WHAT TO PRODUCE: Your reply should be the whole listing, copied exactly, with the pictures left out.

START DATA SHOWN

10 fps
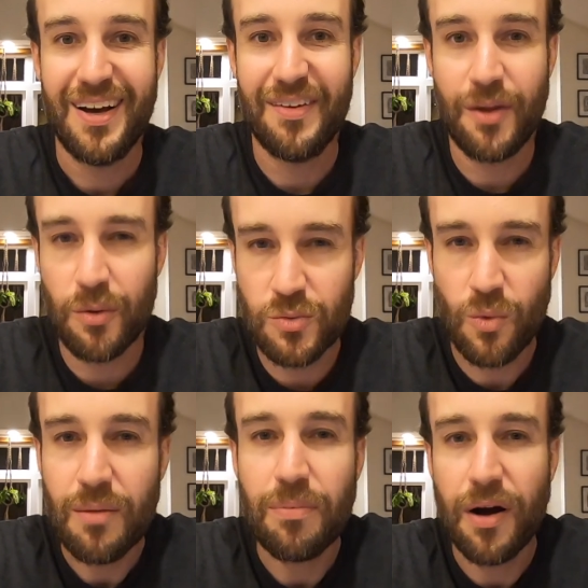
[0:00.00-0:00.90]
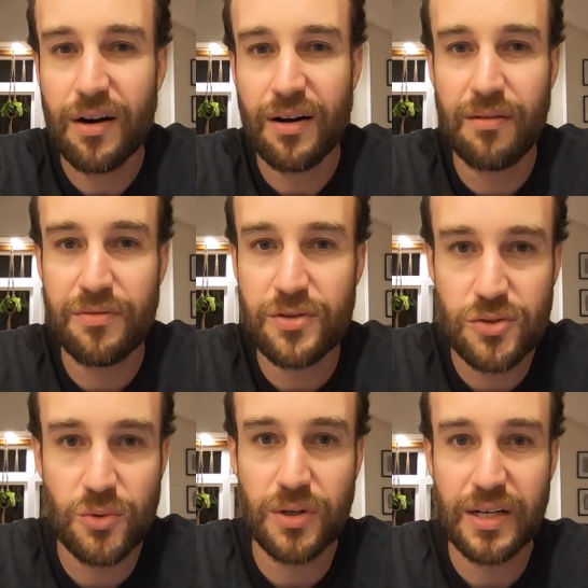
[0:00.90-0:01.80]
there was one part of the
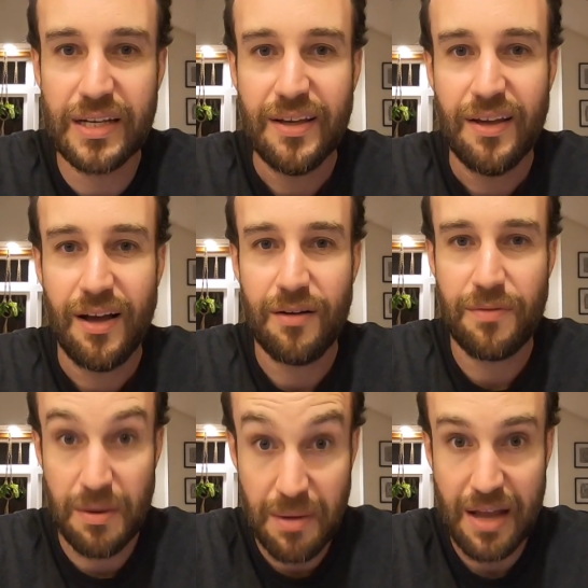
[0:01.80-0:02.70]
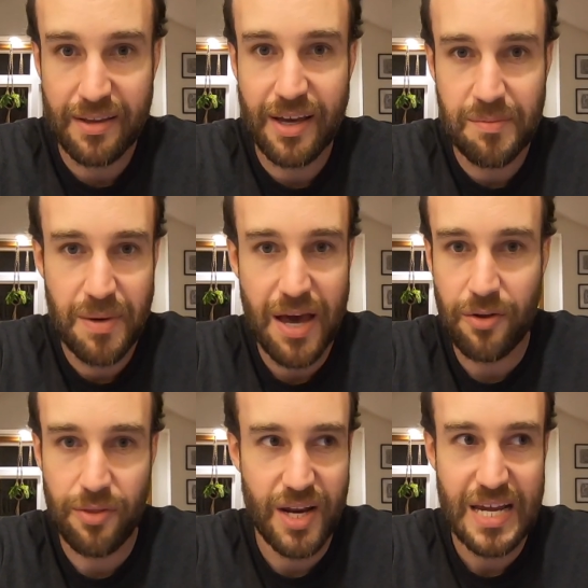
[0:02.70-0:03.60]
story of the Amalekite
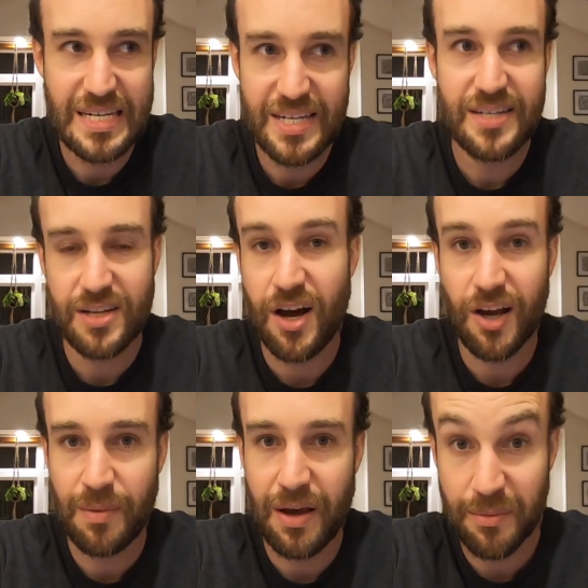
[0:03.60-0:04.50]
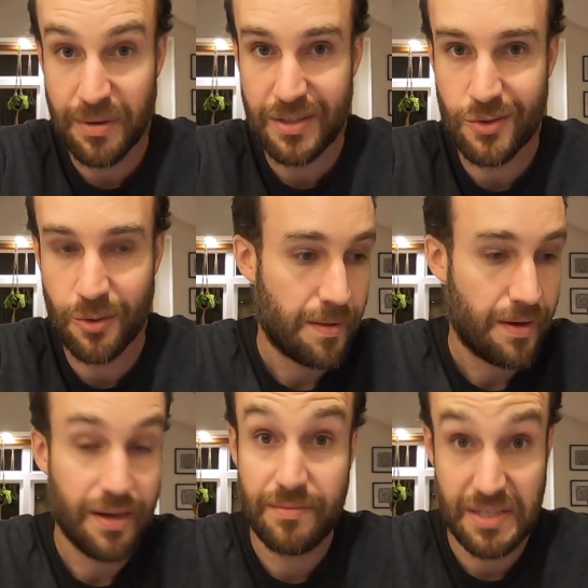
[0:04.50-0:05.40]
battle that I didn't talk about in my sermon.
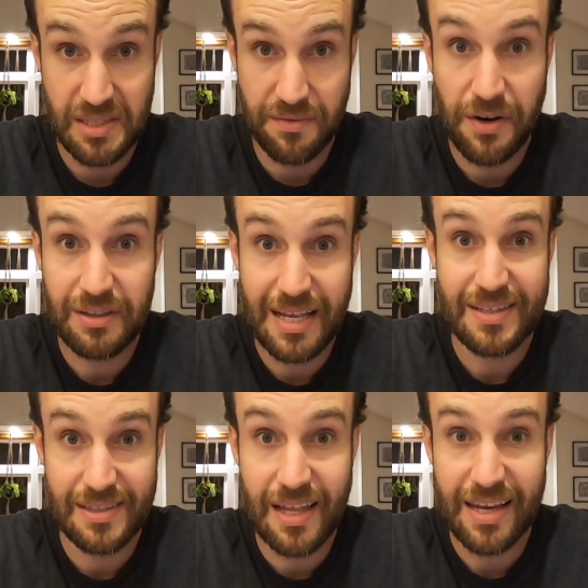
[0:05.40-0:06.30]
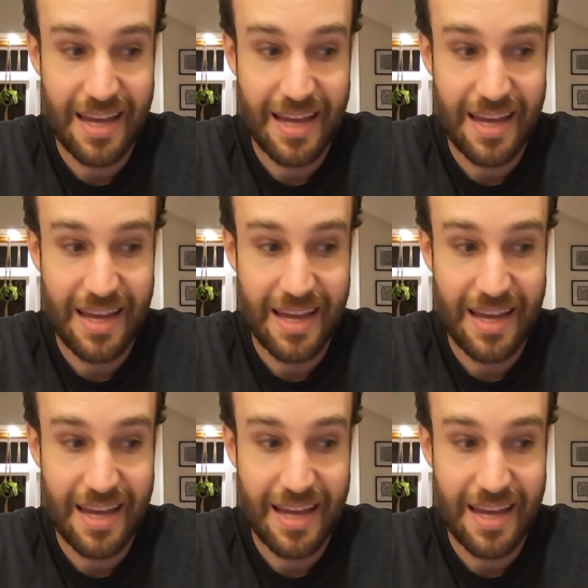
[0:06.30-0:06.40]
And it's the very last line,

END DATA SHOWN

OUTPUT FOR THIS EXERCISE:
10 fps
[0:00.00-0:00.90]
[0:00.90-0:01.80]
there was one part of the
[0:01.80-0:02.70]
[0:02.70-0:03.60]
story of the Amalekite
[0:03.60-0:04.50]
[0:04.50-0:05.40]
battle that I didn't talk about in my sermon.
[0:05.40-0:06.30]
[0:06.30-0:06.40]
And it's the very last line,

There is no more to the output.